Cross-Border Gas Pipeline Freezing Up

Cross-Border Gas Pipeline Freezing Up
Mexico has signed a deal to build a 625-mile long natural gas pipeline leading up to the U.S. border. But the project is meeting resistance on the U.S. side.

Mexico has signed a deal to build a 625-mile long natural gas pipeline leading up to the U.S. border. But the project is meeting resistance on the U.S. side.

The pipeline would start west of Tucson and run about 60 miles south to meet up with the project in Sonora in Sasabe. Mexico signed an agreement with Mitsui, a Japanese corporation.

That half of the project will cost nearly $460 million.
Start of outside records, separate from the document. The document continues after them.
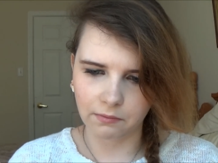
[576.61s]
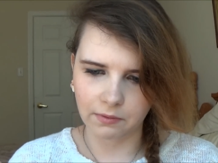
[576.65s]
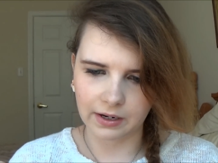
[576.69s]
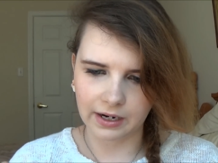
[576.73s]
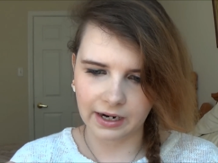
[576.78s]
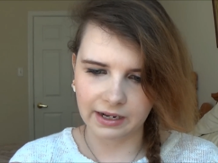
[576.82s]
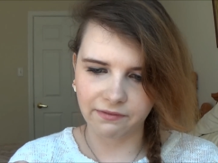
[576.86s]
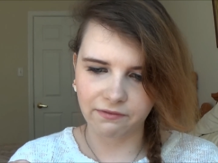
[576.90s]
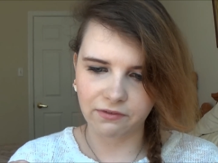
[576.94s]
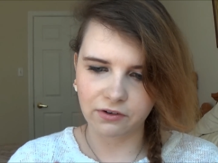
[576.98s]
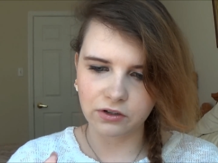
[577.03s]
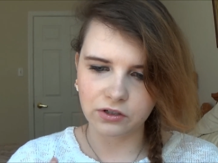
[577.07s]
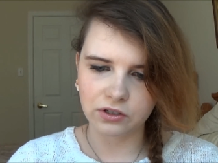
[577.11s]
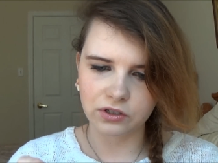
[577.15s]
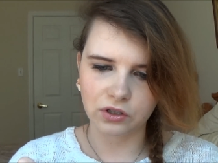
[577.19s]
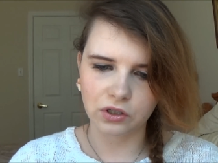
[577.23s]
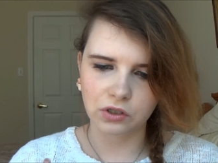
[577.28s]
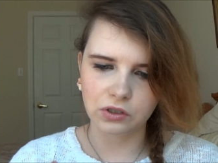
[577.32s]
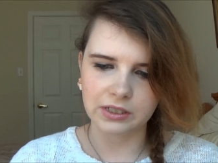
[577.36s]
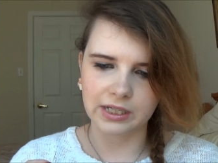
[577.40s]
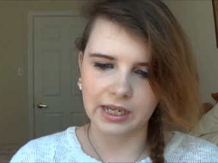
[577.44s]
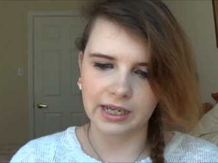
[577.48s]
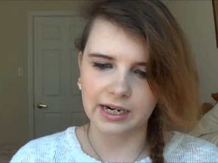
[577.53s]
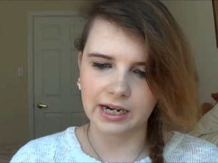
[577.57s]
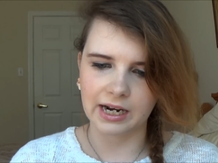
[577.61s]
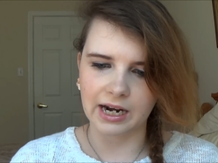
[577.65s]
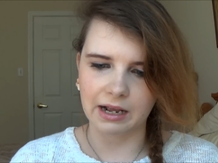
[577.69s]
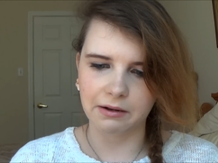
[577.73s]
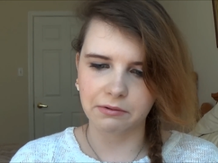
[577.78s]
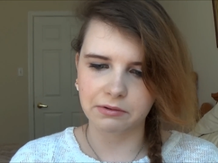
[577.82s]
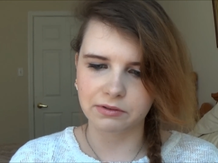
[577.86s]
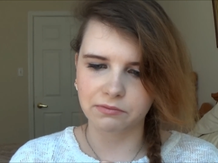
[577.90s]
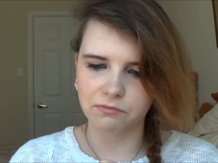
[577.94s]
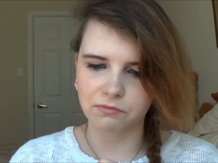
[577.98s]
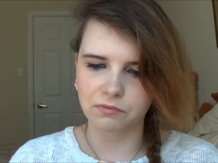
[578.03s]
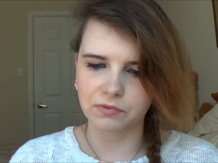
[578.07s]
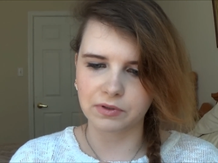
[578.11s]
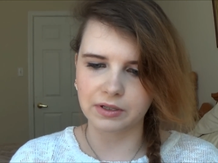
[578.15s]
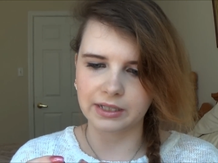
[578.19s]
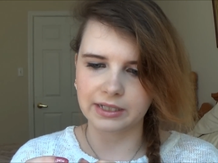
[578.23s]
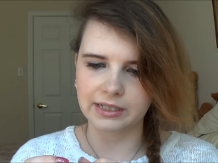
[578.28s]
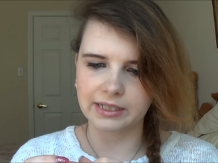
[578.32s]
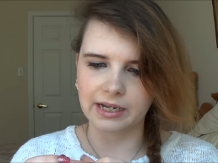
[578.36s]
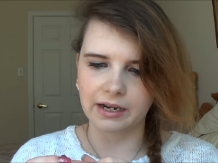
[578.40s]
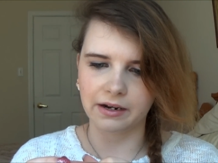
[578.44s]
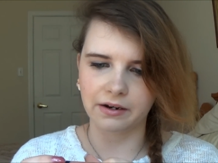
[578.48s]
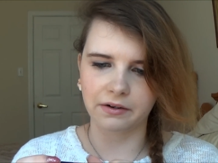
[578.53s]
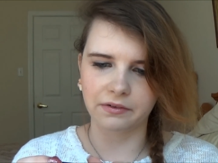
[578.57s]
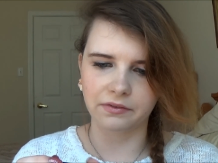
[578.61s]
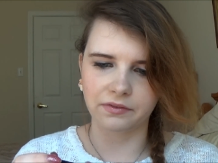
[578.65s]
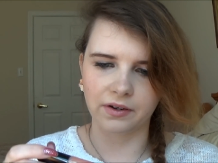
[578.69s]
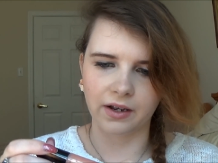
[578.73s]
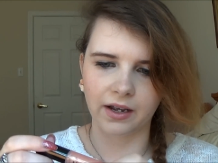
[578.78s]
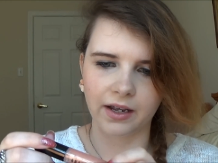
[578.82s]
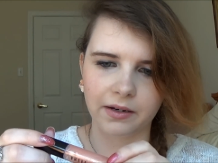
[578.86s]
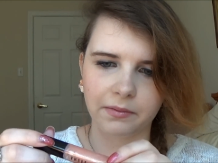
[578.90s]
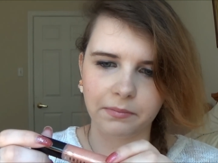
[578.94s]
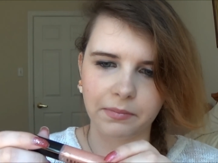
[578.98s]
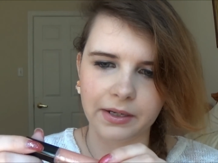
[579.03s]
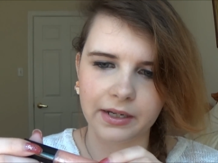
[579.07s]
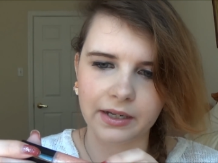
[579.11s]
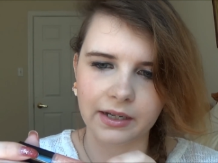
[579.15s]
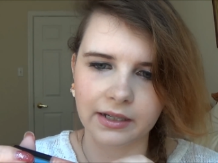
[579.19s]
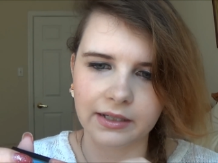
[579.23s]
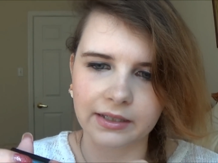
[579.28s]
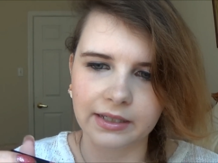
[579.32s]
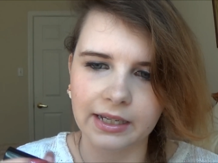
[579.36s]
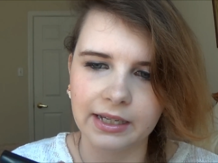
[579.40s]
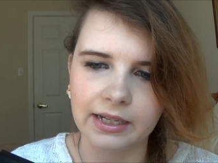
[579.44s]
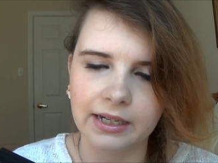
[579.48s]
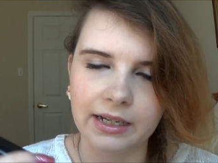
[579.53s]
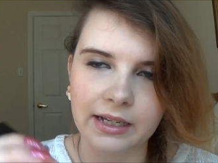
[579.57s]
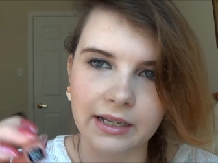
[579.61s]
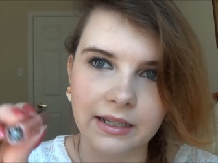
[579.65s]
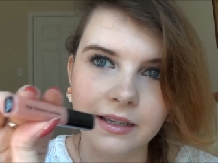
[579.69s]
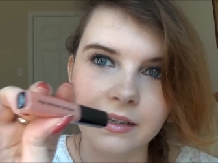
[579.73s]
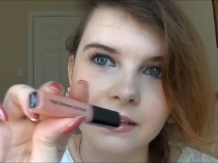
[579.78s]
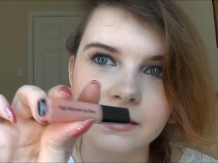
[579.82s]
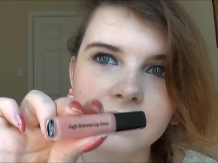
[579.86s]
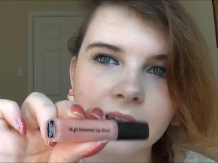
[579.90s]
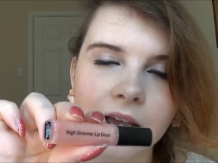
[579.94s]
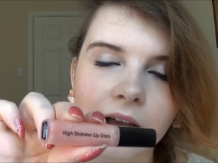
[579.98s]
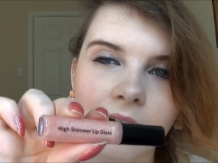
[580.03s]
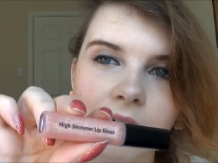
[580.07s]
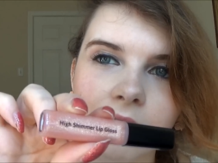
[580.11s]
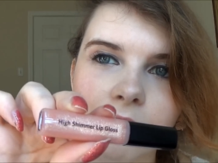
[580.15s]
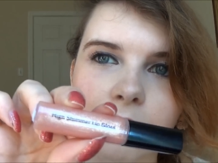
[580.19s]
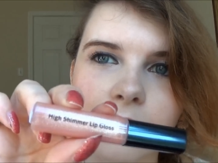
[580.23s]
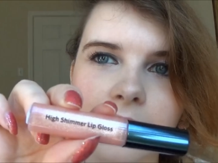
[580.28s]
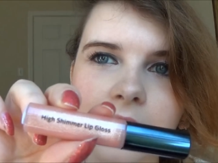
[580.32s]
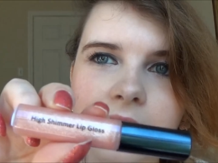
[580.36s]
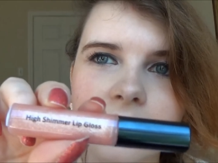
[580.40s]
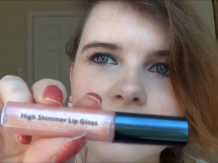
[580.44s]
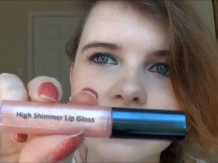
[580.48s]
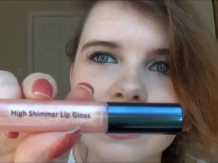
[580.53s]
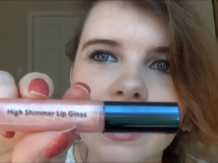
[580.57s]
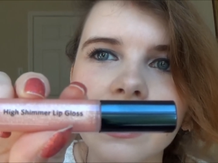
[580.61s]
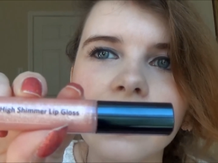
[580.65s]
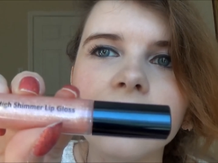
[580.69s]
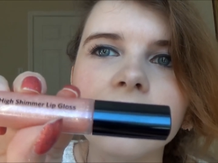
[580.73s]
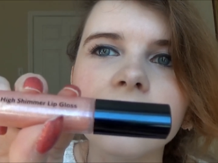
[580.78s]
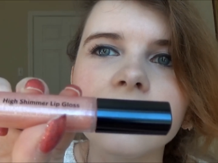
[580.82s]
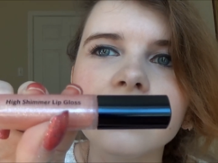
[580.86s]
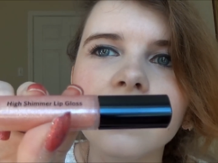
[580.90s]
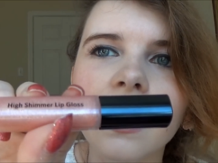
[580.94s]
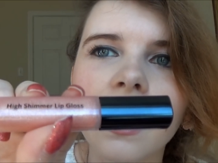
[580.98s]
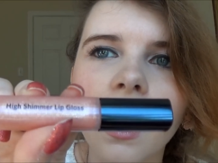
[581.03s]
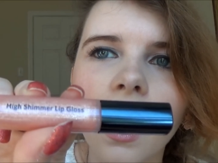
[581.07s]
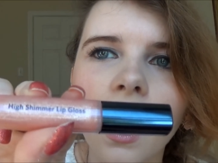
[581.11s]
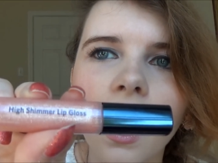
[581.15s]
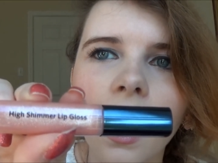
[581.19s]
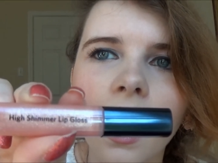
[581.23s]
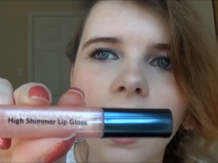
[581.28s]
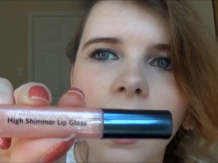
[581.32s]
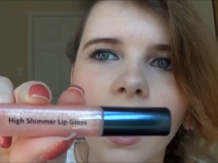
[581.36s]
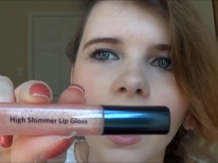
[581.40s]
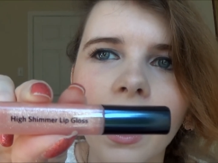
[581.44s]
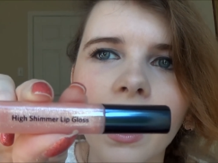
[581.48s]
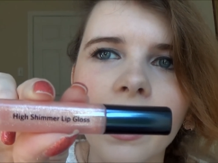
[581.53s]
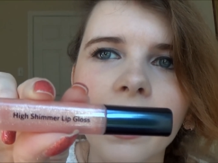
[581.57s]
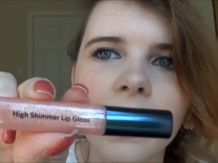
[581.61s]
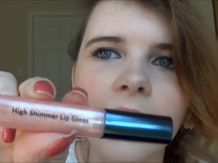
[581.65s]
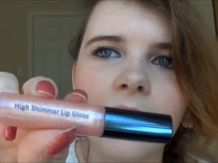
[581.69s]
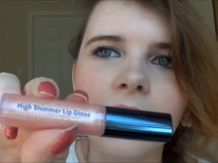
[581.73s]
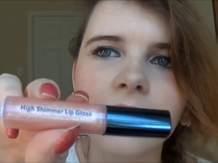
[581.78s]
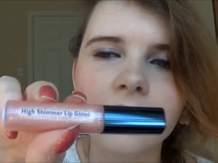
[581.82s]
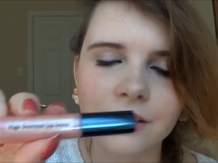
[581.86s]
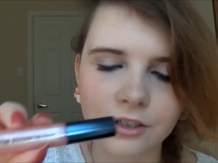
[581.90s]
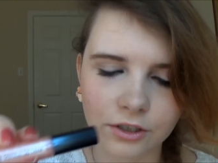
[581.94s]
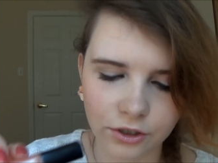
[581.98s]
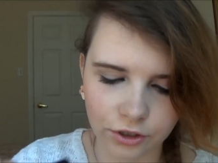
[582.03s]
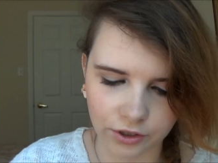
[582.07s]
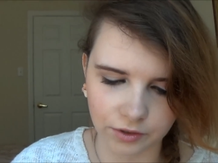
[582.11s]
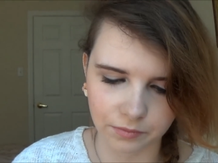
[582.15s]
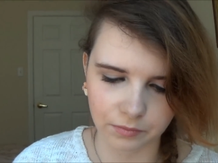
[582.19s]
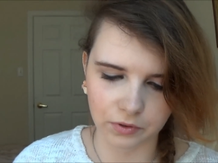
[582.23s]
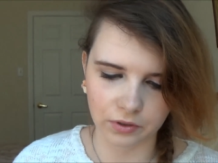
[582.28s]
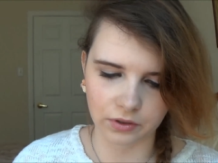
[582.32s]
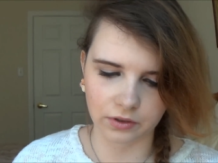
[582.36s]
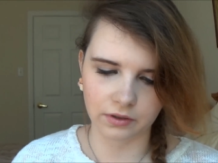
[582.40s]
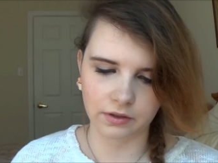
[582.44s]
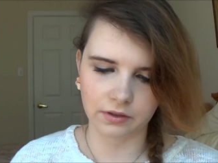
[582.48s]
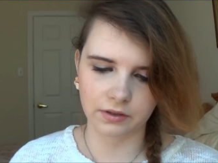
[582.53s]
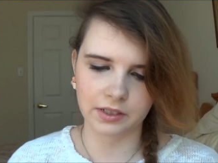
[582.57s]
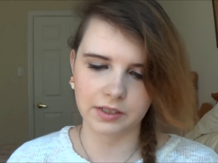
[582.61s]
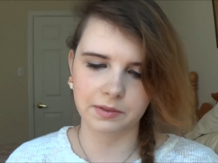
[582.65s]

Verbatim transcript: When I first looked at it, I was really terrified because it is what it says, high shimmer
The pipeline would run up from the Sea of Cortez and power cities throughout northern Sonora and up to the border.

But for the gas to cross the border, the project must meet environmental standards in Arizona. A local conservation group wants Kinder Morgan to reroute the pipeline east of a major wildlife area and the ranch lands it proposed going through.

“And given that there’s already a pipeline in place, we feel it’s not out of the question to reroute in that direction,” said Sarah King of the Altar Valley Conservation Alliance.

That route would place the pipeline in the Santa Cruz Valley where an existing pipeline already sits.

The Pima County Board of Supervisors and the U.S. Border Patrol in Tucson also support the alternate route. A new comment period for the proposed route modifications begins Monday.